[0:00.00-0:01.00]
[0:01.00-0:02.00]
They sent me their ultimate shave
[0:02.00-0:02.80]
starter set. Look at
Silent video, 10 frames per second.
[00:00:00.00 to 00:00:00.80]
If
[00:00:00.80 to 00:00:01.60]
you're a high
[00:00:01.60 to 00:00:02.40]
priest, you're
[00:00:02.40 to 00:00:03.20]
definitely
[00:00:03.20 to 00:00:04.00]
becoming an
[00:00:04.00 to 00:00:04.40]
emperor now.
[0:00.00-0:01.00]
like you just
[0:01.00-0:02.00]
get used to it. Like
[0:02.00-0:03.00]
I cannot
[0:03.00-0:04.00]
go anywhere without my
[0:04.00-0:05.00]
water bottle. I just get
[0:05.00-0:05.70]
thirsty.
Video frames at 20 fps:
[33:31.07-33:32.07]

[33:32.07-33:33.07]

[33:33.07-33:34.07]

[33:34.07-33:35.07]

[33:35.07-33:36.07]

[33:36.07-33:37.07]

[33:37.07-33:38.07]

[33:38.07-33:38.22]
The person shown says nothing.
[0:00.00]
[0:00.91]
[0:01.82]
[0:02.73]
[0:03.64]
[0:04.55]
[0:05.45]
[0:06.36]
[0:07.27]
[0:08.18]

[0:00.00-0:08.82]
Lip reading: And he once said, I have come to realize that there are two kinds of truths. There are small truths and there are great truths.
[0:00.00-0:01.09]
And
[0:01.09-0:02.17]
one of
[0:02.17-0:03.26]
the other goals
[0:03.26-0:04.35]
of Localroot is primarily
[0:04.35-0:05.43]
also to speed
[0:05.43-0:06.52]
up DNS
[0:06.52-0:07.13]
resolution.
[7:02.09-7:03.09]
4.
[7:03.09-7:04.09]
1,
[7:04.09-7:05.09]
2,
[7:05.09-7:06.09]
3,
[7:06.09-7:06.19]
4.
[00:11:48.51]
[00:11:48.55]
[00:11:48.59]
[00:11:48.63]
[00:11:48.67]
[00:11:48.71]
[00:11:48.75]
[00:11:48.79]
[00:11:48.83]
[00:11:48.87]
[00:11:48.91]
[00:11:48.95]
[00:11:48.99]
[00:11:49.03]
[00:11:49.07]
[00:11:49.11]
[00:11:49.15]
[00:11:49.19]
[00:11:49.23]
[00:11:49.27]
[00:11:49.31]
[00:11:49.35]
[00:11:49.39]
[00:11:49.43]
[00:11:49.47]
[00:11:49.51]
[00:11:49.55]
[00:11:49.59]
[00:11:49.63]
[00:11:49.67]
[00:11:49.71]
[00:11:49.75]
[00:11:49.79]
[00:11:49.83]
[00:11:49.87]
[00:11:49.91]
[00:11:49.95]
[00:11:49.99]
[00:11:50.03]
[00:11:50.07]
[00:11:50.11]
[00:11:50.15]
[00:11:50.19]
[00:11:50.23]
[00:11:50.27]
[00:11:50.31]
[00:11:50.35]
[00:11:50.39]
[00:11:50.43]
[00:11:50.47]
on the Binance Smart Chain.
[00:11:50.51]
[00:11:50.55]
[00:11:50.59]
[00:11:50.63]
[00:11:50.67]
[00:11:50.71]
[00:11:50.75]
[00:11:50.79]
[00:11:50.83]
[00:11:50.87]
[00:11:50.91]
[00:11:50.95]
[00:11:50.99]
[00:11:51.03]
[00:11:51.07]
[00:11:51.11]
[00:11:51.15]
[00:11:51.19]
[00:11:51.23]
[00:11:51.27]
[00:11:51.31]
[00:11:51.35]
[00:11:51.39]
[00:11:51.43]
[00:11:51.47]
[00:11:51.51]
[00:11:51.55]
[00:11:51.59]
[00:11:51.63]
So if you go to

# Required action:
In the listing above, find the line with "[00:11:48.95]" and the line with "[00:11:50.43]", then reproduce both and every line between them exactly.

# Your response:
[00:11:48.95]
[00:11:48.99]
[00:11:49.03]
[00:11:49.07]
[00:11:49.11]
[00:11:49.15]
[00:11:49.19]
[00:11:49.23]
[00:11:49.27]
[00:11:49.31]
[00:11:49.35]
[00:11:49.39]
[00:11:49.43]
[00:11:49.47]
[00:11:49.51]
[00:11:49.55]
[00:11:49.59]
[00:11:49.63]
[00:11:49.67]
[00:11:49.71]
[00:11:49.75]
[00:11:49.79]
[00:11:49.83]
[00:11:49.87]
[00:11:49.91]
[00:11:49.95]
[00:11:49.99]
[00:11:50.03]
[00:11:50.07]
[00:11:50.11]
[00:11:50.15]
[00:11:50.19]
[00:11:50.23]
[00:11:50.27]
[00:11:50.31]
[00:11:50.35]
[00:11:50.39]
[00:11:50.43]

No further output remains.